## Work request
Report each line of the records where "video" occurs.

## Provided data
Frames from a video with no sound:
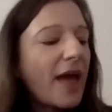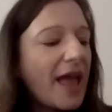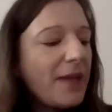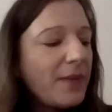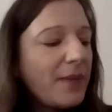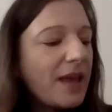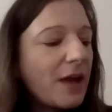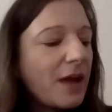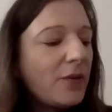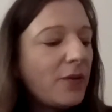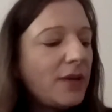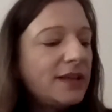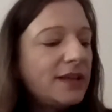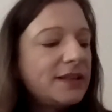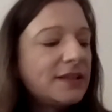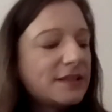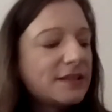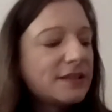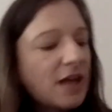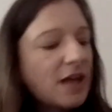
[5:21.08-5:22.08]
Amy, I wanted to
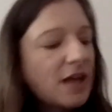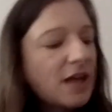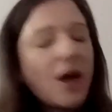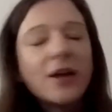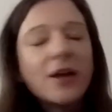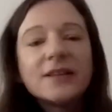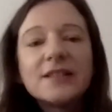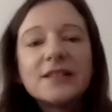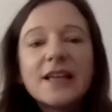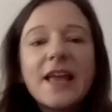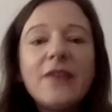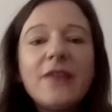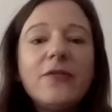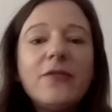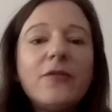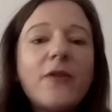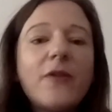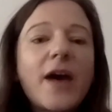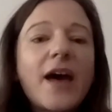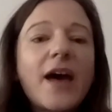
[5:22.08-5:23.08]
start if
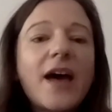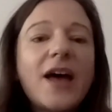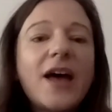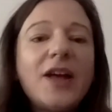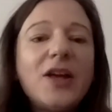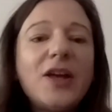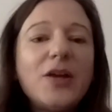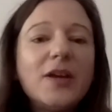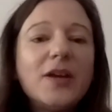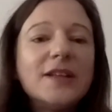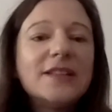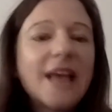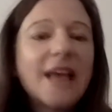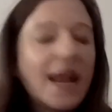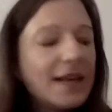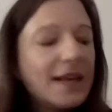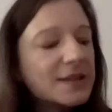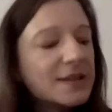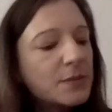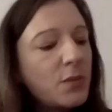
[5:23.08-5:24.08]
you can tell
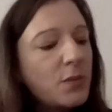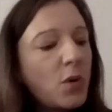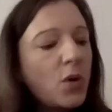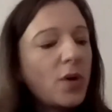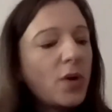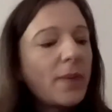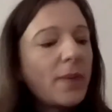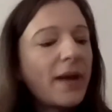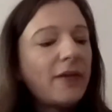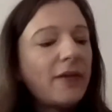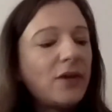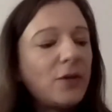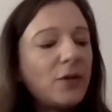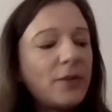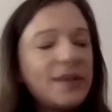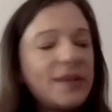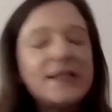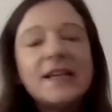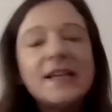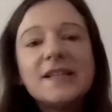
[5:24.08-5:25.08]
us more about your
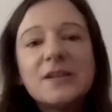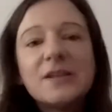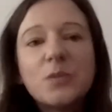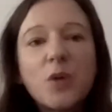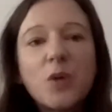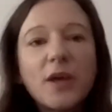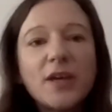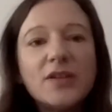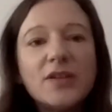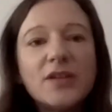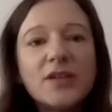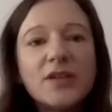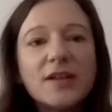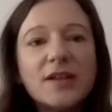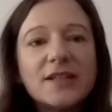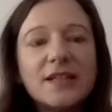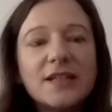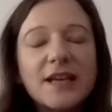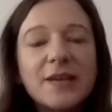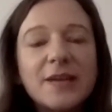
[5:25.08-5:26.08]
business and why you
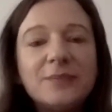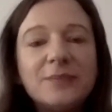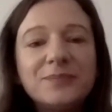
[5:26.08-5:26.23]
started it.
--
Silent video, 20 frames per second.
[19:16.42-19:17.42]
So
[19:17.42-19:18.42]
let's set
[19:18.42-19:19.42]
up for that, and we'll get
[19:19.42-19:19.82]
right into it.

## Your response
Frames from a video with no sound:
Silent video, 20 frames per second.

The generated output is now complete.